ステロイド等の長期使用は副作用をもたらす場合が多く、漢方薬での治療を進めるケースも増えています。



掌蹠膿疱症に対する漢方的考え方

漢方医薬学的には、掌蹠膿疱症は、自己免疫疾患のひとつだろうと考えられています。自己免疫疾患とは、身体の中の免疫システムが、何らかの原因により、自己と非自己の区別がつかなくなり、正常な細胞や組織を、本来は身体を守るべき免疫細胞が攻撃して、さまざまな症状が引き起こされる疾患のことをいいます。代表的な病気としては、バセドウ病(グレーヴス病)や、全身性エリテマトーデス(SLE)などが知られています。

免疫が異常なのは、漢方でいうところの「腎」が弱っているのが、原因だと考えられています。この腎が弱ってちゃんと働かない状態を「腎虚」といい、そして、腎虚を治す方法を「補腎」といいます。補腎の方法には、さまざまな方法がありますが、ここでは、掌蹠膿疱症に限って考えてみたいと思います。

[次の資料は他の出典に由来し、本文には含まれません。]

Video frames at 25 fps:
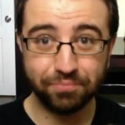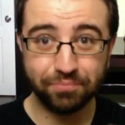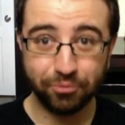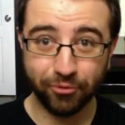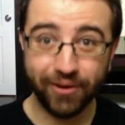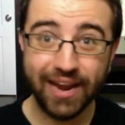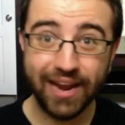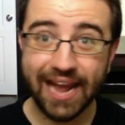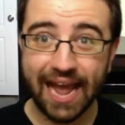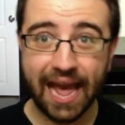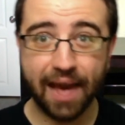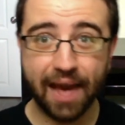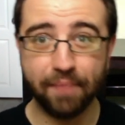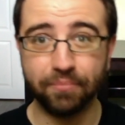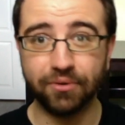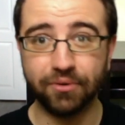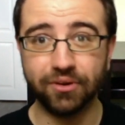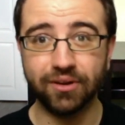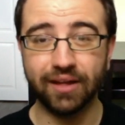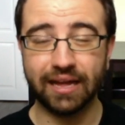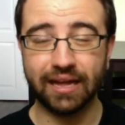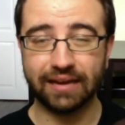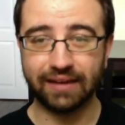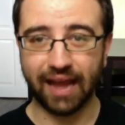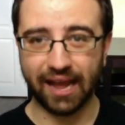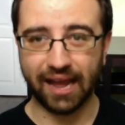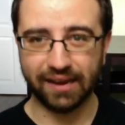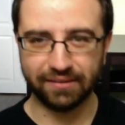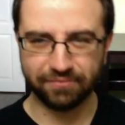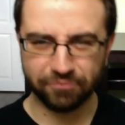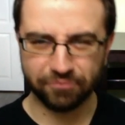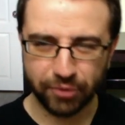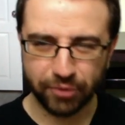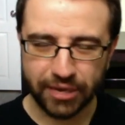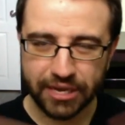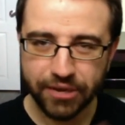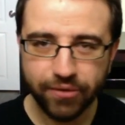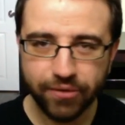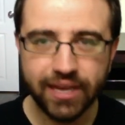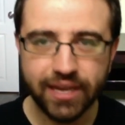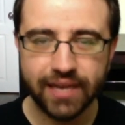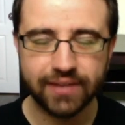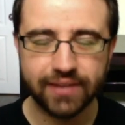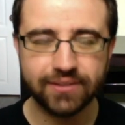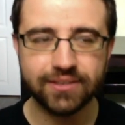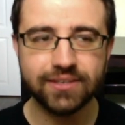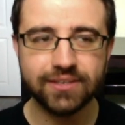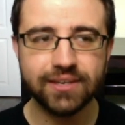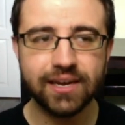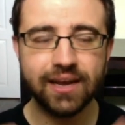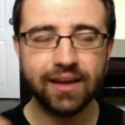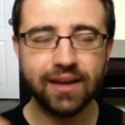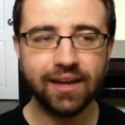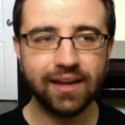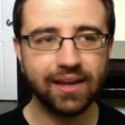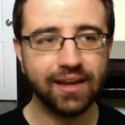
preamble and reunions,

五臓のうちの“腎”は、今日の腎臓の働きも含みますが、もっと広い範囲の生理機能も含まれ、その範囲は今日の泌尿生殖器系・脳下垂体−副腎を中心とするホルモン系・免疫系など、生命の基底を支える生理機能に相当し、さらに骨・骨髄を養うとしています。
腎”の強化を“補腎”といい、用いられる処方を“補腎薬”といいます。
補腎薬には有名な腎陽虚・陰虚の八味地黄丸・六味地黄丸・知麦地黄丸などがあります。

次に、手掌や足蹠(手のひら、足の裏)を含む皮膚は、皮膚呼吸をしていることもあり、五臓のうちの“肺”臓腑系の一部ととらえられ、鼻・のど・気管・気管支・肺胞、そして皮膚・毛孔が“肺”を構成する器官と考えています。

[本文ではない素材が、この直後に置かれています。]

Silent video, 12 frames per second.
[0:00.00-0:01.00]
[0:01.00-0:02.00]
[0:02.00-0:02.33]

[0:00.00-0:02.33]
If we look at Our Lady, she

漢方医学の観点から考えてみると治療法は、“腎”を補強し、“肺”の働きを強め、局所の熱感や炎症を冷ます方法が考えられます。⇒清熱解毒
また、食生活ではビタミンH(ビオチン)の不足も、原因の一つとしてあげられ、ビオチンは内臓では肝・腎、トマト・ニンジン・卵黄に多く含まれ、腸管内で合成されるとされます。

ビオチンの欠乏症は、皮膚炎・舌乳頭の萎縮などが起こり、ビオチンを服用することで改善がみられることもありますが、外部からの投与だけでは対症療法であることは否めず、よい効果のあがる人は多くはありません。根本治療ではないからです。ステロイド療法が失敗するのも、外部からの投与によるもので、やはり根本を治していないからです。

まとめ
掌蹠膿疱症の漢方治療として、“腎と肺”を強化に、胃腸など消化器系が虚弱である場合は、その強化に努め、また、柴胡桂枝乾姜湯・柴胡桂枝湯・柴胡清肝湯等の柴胡剤も免疫調整に優れ、ぜひ利用したいものです。
柴胡剤の併用もかんがえるべきです。